After an excited evening meal in Jenin, we all head home already in the dark. Our driver consults fellow drivers regarding sudden block roads. This time, very close to our destination, we learn there is one. We, who came from Tel Aviv to show our support to the enterprise, will have a lot of explanation to do, at the roadblock, and our Palestinian driver may be stopped there for a long time. Thus we leave him at his request to face the roadblock by himself, and for meeting him again on the main road we walk a trail in the hills, overtaking the roadblock, like criminals, or rather, like Palestinian workers who would like to reach Israel to find some cheap employment to bring some money home. The inevitable encounter with the border patrol does occur, however. We choose to tell the truth where we are coming from. The young soldiers of the border patrol, who drew their guns at the few silhouettes coming out of the shadows, proved much more sympathetic to the cause than those who commanded them to stop us from embracing it. Perhaps they were not yet brainwashed by universities which, while not officially recognizing the elected representatives of Arab students, refuse systematically to put signs in Arabic on campus (of which 20% of the students are Arabs), and closes its university theatre for becoming bi-lingual and mount plays in Arabic, boasts new programs for army and navy cadets who study in uniform on campus and appropriate a good portion of the students dormitories at the expense of those who can’t afford more expensive accommodation. And, anyway, we were Israelis going home, not Palestinians seeking work. After a short time we were again in our driver’s car, taking us to our cars. Our cover stories for the crossing (I was supposed to have given a lecture in a nearby settlement about “Current reality as reflected in literature and drama”) were not needed. In our cars, driving home, we looked Kosher enough.

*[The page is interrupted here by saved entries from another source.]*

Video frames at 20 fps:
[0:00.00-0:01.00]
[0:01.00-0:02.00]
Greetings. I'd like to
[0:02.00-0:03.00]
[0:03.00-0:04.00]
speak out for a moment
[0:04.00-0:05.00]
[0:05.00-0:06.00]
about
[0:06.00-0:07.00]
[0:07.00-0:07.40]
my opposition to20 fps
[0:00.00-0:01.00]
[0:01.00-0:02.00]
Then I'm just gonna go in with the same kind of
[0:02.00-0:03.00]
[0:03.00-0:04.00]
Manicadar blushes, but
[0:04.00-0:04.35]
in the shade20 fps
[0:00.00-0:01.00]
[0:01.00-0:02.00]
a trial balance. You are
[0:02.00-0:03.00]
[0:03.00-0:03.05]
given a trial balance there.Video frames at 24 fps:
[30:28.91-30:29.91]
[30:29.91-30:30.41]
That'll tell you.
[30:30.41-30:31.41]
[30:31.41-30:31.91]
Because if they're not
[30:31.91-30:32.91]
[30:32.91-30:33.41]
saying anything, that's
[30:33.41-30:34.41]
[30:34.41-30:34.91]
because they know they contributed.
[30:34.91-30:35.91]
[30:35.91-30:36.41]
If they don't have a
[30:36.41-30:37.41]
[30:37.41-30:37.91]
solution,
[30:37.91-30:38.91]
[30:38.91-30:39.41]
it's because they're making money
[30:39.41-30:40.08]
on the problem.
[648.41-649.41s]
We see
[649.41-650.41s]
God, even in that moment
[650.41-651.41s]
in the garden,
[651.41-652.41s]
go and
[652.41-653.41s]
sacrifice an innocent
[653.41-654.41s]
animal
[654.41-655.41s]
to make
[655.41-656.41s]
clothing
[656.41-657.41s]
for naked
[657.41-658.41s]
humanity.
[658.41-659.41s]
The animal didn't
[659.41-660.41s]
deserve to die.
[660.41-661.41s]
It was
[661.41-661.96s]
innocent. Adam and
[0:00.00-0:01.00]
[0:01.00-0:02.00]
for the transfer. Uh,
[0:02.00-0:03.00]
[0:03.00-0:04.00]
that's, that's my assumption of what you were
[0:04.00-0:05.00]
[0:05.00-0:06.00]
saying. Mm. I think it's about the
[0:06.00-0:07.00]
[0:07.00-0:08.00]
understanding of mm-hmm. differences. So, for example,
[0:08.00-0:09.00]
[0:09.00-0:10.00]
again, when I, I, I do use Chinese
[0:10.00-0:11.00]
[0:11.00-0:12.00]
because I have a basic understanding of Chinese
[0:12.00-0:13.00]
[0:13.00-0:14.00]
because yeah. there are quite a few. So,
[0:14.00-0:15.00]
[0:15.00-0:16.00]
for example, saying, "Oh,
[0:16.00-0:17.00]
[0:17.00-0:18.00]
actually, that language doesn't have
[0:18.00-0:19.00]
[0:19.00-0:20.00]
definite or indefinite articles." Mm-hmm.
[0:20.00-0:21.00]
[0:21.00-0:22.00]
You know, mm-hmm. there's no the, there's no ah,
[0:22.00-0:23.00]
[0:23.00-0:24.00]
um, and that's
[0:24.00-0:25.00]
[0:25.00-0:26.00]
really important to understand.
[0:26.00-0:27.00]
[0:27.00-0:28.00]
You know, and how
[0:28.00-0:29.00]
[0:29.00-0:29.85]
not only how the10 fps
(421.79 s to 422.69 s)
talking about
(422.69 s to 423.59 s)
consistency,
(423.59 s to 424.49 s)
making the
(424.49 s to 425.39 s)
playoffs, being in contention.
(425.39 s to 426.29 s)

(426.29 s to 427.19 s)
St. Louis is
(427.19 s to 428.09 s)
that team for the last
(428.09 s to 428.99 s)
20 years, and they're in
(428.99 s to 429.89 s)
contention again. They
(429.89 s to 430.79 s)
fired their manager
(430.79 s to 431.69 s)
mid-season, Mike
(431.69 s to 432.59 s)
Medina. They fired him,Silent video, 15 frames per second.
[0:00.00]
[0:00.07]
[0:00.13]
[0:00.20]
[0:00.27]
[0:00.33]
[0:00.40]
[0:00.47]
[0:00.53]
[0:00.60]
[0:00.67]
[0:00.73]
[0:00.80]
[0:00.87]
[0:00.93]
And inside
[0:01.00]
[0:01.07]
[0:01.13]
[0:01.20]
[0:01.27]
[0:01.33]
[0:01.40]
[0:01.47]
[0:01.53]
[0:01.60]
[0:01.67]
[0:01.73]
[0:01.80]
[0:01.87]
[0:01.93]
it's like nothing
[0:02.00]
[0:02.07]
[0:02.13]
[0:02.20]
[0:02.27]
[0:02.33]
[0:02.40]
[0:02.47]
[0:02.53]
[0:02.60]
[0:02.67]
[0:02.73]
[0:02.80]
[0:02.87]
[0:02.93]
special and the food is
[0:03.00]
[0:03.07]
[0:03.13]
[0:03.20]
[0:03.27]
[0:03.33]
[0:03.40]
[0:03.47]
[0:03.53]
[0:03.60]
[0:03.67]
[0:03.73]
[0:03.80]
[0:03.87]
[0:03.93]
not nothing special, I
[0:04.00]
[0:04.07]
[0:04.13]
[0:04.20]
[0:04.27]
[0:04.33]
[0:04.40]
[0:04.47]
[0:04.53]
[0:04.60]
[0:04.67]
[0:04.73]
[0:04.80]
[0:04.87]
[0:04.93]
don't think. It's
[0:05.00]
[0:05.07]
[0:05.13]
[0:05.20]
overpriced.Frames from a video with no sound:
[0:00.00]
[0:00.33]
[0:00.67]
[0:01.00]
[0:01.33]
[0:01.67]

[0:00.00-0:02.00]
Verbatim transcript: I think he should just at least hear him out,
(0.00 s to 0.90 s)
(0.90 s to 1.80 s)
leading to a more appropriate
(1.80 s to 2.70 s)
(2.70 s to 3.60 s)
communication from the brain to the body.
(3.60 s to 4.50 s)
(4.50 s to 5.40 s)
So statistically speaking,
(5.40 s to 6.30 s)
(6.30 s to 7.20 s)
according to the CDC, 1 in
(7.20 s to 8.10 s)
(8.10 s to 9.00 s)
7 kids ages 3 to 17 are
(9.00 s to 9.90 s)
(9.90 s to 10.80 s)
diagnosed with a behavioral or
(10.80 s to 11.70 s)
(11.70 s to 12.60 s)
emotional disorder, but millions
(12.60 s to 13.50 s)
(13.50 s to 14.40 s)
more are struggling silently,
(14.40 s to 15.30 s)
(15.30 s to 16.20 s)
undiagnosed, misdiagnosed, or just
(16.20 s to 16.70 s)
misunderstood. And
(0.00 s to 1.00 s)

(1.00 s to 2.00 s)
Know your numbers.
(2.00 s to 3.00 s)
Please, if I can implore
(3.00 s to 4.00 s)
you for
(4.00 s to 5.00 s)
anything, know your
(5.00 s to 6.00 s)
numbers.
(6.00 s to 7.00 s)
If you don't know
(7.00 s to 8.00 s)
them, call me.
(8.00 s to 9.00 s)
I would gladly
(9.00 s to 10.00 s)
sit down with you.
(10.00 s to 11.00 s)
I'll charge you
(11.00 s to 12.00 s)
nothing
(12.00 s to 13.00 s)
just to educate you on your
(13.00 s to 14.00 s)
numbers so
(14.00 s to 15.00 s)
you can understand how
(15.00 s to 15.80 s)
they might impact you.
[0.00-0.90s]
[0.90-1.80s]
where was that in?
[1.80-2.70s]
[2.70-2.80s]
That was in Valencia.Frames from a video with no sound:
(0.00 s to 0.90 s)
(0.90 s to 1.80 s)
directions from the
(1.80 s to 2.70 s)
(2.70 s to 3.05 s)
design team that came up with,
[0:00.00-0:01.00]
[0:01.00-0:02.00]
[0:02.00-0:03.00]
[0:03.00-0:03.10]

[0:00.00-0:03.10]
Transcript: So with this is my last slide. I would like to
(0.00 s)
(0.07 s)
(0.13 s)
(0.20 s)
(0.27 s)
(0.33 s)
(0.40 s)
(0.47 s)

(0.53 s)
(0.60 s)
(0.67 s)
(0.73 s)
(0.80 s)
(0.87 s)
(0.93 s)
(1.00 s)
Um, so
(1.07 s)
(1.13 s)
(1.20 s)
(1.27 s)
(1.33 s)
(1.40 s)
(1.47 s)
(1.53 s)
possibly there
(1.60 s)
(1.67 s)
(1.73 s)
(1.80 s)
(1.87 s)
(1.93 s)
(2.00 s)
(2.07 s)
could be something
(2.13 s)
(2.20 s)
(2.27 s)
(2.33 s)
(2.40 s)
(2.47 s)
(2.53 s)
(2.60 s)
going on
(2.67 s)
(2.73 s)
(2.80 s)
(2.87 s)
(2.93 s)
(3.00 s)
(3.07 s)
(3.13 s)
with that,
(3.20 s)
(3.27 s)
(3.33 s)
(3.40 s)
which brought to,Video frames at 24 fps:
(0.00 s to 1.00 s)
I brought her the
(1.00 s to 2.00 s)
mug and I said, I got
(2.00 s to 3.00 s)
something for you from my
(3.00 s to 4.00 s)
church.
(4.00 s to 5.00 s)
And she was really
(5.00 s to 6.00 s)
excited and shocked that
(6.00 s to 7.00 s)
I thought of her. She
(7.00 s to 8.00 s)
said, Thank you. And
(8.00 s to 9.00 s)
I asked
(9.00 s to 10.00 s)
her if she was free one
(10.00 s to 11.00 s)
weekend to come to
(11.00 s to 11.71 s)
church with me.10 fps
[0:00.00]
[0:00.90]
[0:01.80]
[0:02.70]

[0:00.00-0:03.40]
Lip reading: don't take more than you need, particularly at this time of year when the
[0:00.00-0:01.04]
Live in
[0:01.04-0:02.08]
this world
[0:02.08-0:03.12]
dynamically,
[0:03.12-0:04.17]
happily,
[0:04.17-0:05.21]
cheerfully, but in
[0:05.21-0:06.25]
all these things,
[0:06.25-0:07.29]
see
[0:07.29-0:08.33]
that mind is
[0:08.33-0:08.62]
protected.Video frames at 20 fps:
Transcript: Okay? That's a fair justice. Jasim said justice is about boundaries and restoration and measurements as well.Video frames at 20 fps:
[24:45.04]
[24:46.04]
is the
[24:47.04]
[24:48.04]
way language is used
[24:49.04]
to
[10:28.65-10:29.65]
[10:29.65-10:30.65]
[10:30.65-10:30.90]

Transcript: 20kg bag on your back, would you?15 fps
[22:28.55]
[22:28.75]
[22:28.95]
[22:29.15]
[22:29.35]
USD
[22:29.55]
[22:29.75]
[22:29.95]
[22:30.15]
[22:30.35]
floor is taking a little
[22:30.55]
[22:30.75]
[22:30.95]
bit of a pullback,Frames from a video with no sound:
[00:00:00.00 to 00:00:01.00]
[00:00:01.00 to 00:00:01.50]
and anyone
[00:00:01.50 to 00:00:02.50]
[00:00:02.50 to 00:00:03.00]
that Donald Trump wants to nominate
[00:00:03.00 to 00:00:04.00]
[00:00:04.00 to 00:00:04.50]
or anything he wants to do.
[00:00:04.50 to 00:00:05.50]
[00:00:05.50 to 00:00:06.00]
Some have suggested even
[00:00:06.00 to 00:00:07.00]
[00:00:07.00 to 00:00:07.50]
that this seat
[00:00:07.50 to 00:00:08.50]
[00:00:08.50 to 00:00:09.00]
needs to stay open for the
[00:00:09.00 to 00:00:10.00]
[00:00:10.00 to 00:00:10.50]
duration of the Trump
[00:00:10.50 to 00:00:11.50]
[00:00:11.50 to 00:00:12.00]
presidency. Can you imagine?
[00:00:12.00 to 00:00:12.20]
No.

Back home, we made the late night news. While we were in Jenin, encounters were going on all day in the Gaza borders and in nearby Nablus. The world commented on the decision of the Israeli government on a progressive economic blockade. 45 minutes, or half a day (as ma be the case) from our home, hundreds of Palestinian children went to bed after an unusual experience of having attended a theatre show. Some, perhaps,for the first time in their life. Not outstanding, perhaps. But a significant token that neither economic or cultural blockade, nor mounting a separation wall, will block life from flowing. The name of Arna is not posted on the provisional building of The Freedom Theatre she has founded, years back. And yet her true mission is alive, and commemorating her brave enterprise.